Und diese städtebaulichen Veränderungen wollen Sie sichtbar machen?
Wir möchten an speziellen Orten Bewusstsein schaffen und Leute zusammenbringen. Und ja, Kunst bietet uns die Möglichkeit, den Wandel der Stadt aus verschiedenen Perspektiven zu betrachten.
Wen hoffen Sie mit diesem Projekt zu erreichen?
Wir haben keine klare politische Agenda, sondern möchten vor allem Momente kreieren und den Blick auf die Veränderungen, die Berlin durchlaufen hat und noch durchläuft, schärfen. Dafür wollen wir Menschen zusammenbringen. Es ergaben sich bisher bei jeder Performance tolle Gespräche. Berliner, die die Stadt seit Ewigkeiten kennen, aber auch Zugezogene, die einen neuen Blick auf Berlin haben. Letztendlich, soll es ermöglichen über das, was in der Stadt, in der man lebt, passiert. Ich meine, es reden ja eh alle drüber. Da kann Kunst nach wie vor einen guten Anreiz geben.
„Pigeon Feather Stick. A play by Georgia Gardner Gray“ am 30. Juli im Bärenzwinger im Köllnischen Park, Berlin.
Wo findet die nächste Veranstaltung statt?

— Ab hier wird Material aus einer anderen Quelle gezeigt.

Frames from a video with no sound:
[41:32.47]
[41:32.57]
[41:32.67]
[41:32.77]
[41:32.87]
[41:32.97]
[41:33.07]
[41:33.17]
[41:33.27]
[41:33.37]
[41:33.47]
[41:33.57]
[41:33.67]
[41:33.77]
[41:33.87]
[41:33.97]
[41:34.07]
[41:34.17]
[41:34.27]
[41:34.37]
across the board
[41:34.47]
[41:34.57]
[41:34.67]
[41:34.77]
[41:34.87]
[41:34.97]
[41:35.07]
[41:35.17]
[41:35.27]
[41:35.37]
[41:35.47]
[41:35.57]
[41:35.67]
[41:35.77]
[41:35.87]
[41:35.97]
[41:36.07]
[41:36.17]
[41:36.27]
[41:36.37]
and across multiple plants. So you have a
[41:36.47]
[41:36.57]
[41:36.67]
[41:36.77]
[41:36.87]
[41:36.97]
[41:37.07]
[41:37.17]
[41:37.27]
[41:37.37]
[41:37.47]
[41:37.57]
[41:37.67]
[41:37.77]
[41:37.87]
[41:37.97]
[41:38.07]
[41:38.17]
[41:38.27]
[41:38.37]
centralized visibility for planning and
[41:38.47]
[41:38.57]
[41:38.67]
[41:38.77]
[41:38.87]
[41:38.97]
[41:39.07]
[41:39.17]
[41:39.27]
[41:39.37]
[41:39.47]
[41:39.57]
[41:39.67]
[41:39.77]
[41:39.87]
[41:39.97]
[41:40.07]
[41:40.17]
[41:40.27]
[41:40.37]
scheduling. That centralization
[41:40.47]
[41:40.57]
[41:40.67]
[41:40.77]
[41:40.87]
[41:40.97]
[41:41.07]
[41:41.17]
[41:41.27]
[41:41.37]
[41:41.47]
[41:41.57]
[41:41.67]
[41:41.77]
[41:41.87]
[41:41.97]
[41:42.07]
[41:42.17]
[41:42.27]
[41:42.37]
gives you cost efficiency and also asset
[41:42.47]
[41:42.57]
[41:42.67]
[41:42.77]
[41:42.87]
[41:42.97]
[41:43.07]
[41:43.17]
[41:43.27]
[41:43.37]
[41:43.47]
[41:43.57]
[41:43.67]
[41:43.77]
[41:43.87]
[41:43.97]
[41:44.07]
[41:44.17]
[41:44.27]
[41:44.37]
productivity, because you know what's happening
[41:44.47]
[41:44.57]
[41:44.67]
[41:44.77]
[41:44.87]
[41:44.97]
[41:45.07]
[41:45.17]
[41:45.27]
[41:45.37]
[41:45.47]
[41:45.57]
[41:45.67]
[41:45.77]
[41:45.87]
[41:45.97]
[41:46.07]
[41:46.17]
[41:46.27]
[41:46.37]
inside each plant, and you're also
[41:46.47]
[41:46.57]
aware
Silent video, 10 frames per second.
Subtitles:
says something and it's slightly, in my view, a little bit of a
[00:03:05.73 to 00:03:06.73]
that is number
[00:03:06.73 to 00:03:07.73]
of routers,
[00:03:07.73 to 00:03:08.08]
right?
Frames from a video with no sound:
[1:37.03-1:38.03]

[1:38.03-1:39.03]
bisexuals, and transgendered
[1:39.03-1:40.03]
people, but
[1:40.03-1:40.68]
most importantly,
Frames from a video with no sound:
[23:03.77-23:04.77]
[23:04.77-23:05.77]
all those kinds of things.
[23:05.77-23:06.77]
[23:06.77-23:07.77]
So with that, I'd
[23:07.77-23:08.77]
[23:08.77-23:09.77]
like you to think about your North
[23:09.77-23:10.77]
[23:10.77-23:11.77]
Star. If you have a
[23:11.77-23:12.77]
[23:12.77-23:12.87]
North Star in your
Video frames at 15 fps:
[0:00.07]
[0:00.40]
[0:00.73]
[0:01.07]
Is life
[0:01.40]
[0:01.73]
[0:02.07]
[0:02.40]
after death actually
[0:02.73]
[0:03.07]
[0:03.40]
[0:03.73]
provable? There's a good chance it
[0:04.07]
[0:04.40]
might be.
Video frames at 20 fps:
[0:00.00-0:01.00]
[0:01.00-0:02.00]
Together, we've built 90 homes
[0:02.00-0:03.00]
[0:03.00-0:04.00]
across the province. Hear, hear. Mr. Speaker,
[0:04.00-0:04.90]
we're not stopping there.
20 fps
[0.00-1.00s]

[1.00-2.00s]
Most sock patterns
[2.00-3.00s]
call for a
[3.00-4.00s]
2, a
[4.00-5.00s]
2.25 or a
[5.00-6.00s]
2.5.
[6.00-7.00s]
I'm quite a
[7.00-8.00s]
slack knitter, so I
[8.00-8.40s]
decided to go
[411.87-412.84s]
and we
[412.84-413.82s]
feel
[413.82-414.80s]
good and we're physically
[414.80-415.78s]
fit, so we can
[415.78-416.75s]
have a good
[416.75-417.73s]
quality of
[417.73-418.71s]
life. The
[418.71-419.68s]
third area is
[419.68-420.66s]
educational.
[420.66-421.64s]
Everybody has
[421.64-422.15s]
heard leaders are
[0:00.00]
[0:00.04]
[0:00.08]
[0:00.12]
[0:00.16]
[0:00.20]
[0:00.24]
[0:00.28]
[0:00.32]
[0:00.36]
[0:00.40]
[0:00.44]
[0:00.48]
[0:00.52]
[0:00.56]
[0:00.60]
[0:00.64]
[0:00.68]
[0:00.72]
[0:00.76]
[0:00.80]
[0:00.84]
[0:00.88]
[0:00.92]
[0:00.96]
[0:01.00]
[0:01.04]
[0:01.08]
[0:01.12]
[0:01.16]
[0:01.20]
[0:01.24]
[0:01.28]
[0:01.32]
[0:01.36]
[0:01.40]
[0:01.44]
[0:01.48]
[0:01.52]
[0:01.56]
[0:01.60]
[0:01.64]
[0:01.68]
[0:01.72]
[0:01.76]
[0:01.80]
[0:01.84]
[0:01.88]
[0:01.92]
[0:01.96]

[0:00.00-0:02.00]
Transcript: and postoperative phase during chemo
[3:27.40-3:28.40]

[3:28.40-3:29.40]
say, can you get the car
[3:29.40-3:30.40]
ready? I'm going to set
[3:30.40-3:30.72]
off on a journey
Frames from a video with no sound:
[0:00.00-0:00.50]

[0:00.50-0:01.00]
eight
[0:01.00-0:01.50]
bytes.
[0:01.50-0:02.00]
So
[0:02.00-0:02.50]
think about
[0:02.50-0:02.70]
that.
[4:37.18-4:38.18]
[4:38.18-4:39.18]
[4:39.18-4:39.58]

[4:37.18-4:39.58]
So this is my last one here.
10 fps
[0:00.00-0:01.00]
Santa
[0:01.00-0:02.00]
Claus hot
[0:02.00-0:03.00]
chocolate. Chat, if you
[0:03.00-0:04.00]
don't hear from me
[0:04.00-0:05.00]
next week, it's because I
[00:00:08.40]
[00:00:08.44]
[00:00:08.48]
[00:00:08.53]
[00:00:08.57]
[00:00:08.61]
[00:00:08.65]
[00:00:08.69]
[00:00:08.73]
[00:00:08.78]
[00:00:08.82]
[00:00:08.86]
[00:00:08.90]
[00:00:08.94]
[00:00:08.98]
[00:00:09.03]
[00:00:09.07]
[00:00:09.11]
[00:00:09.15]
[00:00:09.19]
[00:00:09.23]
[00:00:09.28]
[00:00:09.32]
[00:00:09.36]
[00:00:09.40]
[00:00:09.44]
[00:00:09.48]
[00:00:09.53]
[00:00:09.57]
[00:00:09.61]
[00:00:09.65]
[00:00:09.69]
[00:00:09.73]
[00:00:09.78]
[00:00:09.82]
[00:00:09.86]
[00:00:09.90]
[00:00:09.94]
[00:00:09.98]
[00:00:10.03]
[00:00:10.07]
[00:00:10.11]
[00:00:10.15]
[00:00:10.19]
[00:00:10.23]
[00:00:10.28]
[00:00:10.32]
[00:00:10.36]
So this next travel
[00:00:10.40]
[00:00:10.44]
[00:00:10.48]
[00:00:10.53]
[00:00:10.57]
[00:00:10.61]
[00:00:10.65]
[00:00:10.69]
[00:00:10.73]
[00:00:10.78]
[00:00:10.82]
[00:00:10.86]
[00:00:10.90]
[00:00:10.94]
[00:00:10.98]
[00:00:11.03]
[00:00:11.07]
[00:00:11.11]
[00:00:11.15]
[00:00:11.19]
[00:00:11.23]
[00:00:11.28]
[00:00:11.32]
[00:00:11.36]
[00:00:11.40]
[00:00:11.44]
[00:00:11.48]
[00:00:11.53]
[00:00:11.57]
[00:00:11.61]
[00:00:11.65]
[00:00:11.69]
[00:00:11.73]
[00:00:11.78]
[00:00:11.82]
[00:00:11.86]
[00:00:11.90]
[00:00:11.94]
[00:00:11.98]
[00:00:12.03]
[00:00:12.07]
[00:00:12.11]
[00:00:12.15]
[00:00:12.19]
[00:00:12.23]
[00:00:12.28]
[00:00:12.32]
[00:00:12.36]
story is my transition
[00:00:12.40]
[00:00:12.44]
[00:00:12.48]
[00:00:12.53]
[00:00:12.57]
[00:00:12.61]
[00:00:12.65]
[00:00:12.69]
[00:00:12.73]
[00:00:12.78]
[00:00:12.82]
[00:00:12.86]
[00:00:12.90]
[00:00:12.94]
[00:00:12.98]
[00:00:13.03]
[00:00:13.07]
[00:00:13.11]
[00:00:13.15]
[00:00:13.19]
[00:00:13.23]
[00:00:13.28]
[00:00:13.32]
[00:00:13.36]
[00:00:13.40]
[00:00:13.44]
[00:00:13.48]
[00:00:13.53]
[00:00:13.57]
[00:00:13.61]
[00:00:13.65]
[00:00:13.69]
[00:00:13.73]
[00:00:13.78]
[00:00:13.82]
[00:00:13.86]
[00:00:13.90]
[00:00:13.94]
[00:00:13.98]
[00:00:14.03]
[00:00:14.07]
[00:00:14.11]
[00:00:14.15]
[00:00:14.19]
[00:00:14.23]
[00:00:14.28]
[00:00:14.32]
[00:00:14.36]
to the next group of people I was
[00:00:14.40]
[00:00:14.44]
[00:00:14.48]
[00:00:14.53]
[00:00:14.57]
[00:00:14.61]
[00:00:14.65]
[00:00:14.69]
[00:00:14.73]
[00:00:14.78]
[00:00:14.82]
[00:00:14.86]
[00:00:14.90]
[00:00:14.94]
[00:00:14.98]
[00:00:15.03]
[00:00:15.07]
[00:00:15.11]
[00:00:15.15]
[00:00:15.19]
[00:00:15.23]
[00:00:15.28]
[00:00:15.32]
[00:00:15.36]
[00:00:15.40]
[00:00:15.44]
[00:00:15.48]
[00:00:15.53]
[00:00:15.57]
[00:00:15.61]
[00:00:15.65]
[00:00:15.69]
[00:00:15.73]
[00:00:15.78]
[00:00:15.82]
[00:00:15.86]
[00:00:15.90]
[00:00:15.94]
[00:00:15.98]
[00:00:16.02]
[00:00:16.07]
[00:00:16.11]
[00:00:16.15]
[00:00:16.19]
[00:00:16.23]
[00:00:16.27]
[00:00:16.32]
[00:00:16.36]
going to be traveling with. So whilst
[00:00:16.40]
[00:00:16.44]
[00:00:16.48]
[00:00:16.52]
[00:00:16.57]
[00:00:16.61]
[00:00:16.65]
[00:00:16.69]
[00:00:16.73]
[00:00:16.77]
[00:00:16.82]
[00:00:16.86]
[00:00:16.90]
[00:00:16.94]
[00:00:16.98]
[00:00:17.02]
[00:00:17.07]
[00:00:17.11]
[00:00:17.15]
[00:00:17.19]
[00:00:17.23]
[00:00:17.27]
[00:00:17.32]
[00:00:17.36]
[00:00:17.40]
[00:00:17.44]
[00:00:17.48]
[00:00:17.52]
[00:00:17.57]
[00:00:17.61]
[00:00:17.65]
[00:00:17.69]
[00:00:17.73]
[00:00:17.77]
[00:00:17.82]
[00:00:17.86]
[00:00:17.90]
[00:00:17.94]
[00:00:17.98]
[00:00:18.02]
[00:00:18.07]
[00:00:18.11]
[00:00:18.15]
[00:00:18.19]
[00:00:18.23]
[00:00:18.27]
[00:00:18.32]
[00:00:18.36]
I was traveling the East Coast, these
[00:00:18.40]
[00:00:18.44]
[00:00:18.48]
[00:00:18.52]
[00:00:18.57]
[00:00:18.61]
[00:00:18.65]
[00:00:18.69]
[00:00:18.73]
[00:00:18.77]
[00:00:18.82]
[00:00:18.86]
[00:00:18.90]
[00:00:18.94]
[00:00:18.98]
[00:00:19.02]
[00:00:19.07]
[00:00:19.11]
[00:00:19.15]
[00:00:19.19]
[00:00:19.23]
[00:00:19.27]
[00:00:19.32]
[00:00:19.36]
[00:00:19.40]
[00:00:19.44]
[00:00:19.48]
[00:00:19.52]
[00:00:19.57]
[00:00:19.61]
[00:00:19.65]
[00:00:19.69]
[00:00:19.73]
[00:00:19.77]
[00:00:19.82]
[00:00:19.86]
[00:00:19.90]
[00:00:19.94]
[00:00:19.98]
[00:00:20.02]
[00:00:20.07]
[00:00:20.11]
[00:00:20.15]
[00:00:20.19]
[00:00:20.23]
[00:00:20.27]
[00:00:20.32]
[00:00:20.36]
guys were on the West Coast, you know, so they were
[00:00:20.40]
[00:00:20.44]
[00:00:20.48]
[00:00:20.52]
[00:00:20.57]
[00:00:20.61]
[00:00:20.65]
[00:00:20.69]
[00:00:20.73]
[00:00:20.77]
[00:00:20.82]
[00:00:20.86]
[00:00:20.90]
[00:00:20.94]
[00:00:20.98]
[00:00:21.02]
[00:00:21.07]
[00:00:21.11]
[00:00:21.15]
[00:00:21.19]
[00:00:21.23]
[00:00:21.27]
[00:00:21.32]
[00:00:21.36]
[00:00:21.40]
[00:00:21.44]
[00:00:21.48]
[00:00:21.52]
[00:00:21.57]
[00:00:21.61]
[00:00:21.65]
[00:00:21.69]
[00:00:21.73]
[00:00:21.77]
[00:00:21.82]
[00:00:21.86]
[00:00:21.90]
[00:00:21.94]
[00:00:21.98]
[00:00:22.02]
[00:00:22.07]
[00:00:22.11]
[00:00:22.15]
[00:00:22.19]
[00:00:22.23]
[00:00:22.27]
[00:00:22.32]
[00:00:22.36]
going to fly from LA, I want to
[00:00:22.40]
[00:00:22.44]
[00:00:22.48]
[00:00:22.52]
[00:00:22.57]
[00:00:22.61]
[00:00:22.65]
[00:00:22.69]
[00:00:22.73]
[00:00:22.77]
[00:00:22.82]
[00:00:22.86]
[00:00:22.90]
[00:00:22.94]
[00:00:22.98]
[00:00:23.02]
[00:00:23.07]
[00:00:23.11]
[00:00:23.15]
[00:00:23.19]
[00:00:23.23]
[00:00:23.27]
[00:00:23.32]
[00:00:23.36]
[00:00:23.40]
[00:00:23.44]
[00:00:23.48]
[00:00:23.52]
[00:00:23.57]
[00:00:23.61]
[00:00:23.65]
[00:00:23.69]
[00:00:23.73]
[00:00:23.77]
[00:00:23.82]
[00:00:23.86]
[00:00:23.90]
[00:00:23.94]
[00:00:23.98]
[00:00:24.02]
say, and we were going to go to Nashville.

Im ungenutzten Bärenzwinger in Mitte. Bis 2015 war dies noch der Wohnort des Berliner Bären, damals ist der Zwinger vom Bezirksamt in einen Ausstellungsraum umgewandelt worden. Dort wird am Dienstag ein Theaterstück mit dem Titel „Pigeon Feather Stick“, der Künstlerin Georgia Gardner Gray aufgeführt. Auf humorvolle und verrückte Art und Weise erzählt sie von den Irrungen und Wirkungen menschlichen Daseins auf Erden. Der Bärenzwinger wird zur Wiege dieses Wahnsinns.